* _TASK_: Set down all of the entries below word for word, with the pictures left out.

Stored data entries
•••

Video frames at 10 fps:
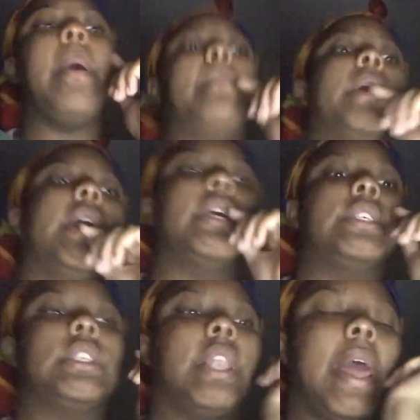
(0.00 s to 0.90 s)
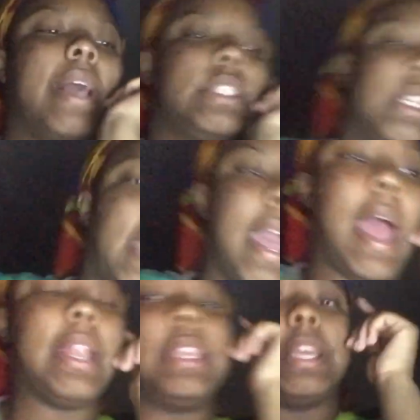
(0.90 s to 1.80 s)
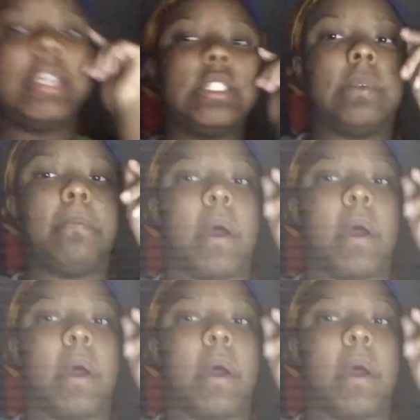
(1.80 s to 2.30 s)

Because last night, I did some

•••

* _ANSWER BELOW_:
Video frames at 10 fps:
(0.00 s to 0.90 s)
(0.90 s to 1.80 s)
(1.80 s to 2.30 s)

Because last night, I did some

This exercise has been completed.